Incorrect handling of a time-dependent exposure can introduce guarantee-time bias (GTB), which leads to a spurious survival advantage in favour of the exposure group. We explore available approaches and apply them to examine the relationship between the long-term use of calcium channel blockers (CCB) and breast cancer.

We examined various recommended approaches, including Landmark analysis and Joint modelling of longitudinal and time-to-event data (JM) in terms of model specification and assumptions and compared their strengths and limitations. Using the Australian Longitudinal Study on Women's Health surveys and linked data, we demonstrated how the methods could be applied to evaluate the long-term use of CCB (measured as time-dependent dose–-duration) and breast cancer, taking into account being at risk of multiple, mutually exclusive events (competing risks).

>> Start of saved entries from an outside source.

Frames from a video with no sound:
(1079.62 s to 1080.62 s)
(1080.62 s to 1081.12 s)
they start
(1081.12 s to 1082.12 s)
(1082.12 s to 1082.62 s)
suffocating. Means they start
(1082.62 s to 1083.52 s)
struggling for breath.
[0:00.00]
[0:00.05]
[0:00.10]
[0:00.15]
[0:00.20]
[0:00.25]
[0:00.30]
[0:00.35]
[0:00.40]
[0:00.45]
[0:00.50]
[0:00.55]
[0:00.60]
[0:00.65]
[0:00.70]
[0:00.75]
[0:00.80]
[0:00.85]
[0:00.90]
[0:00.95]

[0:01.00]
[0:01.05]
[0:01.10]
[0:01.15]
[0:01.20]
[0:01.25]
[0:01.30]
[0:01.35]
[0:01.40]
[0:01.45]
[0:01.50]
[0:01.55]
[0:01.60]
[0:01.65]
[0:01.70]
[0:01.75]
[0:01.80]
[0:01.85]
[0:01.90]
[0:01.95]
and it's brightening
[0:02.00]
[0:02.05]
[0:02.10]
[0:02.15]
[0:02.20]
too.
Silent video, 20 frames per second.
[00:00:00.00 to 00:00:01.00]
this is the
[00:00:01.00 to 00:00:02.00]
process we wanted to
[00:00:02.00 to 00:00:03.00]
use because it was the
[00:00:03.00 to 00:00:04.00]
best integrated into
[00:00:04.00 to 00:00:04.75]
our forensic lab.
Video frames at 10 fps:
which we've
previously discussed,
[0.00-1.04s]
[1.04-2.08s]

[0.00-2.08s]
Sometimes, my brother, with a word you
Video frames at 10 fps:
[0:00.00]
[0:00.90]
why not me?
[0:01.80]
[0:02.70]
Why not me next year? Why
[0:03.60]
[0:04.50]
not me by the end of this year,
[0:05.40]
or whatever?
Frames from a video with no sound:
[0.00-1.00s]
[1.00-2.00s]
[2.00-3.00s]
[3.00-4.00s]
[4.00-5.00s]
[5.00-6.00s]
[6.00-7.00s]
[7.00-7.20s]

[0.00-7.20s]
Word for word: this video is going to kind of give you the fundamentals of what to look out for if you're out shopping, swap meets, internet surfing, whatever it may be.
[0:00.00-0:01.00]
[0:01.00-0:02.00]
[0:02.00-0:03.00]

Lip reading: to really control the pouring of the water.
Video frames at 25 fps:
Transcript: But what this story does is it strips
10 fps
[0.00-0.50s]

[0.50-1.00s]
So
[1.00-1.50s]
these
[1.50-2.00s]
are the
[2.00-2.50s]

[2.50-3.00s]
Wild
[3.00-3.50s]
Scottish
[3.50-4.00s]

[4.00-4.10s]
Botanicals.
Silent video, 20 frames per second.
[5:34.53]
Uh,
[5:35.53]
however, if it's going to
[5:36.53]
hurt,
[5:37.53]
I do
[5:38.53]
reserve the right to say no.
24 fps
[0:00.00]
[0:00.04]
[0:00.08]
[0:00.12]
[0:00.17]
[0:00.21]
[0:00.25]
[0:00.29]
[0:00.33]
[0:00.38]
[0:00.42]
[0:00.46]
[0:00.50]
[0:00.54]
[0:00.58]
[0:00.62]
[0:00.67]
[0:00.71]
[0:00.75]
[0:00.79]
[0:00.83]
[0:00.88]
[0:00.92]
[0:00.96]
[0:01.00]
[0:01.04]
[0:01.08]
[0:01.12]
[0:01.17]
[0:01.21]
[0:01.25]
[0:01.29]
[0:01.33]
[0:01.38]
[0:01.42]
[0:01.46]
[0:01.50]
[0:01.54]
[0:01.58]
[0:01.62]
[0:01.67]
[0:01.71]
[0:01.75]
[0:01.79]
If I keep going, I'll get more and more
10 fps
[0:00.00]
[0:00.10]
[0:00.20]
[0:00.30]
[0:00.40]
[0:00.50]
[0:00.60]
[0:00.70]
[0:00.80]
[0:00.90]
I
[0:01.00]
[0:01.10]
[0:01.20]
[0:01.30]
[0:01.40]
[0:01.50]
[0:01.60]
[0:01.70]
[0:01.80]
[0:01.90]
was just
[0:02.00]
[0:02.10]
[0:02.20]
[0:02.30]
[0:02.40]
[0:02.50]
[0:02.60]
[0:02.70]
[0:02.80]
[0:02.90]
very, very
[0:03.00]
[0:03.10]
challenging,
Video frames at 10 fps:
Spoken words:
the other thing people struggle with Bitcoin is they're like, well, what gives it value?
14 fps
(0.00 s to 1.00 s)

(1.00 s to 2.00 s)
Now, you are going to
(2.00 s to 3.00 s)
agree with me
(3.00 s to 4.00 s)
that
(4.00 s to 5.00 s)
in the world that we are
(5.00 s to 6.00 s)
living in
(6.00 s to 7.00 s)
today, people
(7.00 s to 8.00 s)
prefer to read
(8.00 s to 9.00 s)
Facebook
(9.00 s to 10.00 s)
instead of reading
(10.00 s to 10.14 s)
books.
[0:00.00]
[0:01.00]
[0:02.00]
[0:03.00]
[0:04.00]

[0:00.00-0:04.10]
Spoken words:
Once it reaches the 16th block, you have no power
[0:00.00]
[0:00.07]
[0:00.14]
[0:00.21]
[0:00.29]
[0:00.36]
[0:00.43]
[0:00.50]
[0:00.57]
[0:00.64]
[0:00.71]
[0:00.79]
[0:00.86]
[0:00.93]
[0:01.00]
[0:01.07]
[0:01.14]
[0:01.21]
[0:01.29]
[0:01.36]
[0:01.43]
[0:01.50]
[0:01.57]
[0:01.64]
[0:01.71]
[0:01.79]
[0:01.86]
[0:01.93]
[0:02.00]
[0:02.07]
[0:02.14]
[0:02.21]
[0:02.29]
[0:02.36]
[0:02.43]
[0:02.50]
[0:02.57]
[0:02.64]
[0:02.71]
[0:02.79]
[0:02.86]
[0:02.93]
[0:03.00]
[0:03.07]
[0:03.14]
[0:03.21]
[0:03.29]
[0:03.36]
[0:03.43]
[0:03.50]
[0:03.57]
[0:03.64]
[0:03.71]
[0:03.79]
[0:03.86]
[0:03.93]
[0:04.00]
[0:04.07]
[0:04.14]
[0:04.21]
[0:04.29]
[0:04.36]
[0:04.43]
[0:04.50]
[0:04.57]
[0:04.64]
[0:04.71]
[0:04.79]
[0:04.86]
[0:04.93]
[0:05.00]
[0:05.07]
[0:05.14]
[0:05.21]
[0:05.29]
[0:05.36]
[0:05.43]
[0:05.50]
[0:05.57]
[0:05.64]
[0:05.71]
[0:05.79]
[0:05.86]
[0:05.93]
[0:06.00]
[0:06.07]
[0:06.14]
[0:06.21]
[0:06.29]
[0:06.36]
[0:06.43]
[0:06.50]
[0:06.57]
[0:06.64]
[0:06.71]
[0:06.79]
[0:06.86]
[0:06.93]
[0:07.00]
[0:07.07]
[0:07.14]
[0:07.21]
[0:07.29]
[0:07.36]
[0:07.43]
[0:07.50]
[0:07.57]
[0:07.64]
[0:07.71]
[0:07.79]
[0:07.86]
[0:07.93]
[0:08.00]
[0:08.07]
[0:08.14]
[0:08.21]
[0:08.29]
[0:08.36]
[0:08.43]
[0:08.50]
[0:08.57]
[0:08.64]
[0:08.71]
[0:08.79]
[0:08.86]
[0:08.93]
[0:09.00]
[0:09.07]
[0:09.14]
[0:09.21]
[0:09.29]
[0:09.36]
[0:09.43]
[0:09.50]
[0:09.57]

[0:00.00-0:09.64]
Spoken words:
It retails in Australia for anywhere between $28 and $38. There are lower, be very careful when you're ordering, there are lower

In a simple context where the exposure group can easily re-classify their exposure status at specific time points in the early stage of observation, the landmark approach is more efficient. JM is more rigorous when the time-dependent exposure experiences complex patterns (e.g., varying between individuals and within individuals) and correlation between the longitudinal measurements and the time-to-event outcomes. However, the application of JM is challenging. The findings from the application data, including visual presentations, will highlight meaningful differences between the methods and provide practical steps to overcome challenges in using JM to facilitate the use of the model in linked administrative data to examine long-term drug safety.

JM is a rigorous tool for handling GTB in examining the long-term effects of drug use on time-to-event outcomes. This provides a great opportunity to maximise the values of linked administrative data in evaluating drug safety, although caution is needed when setting model specifications.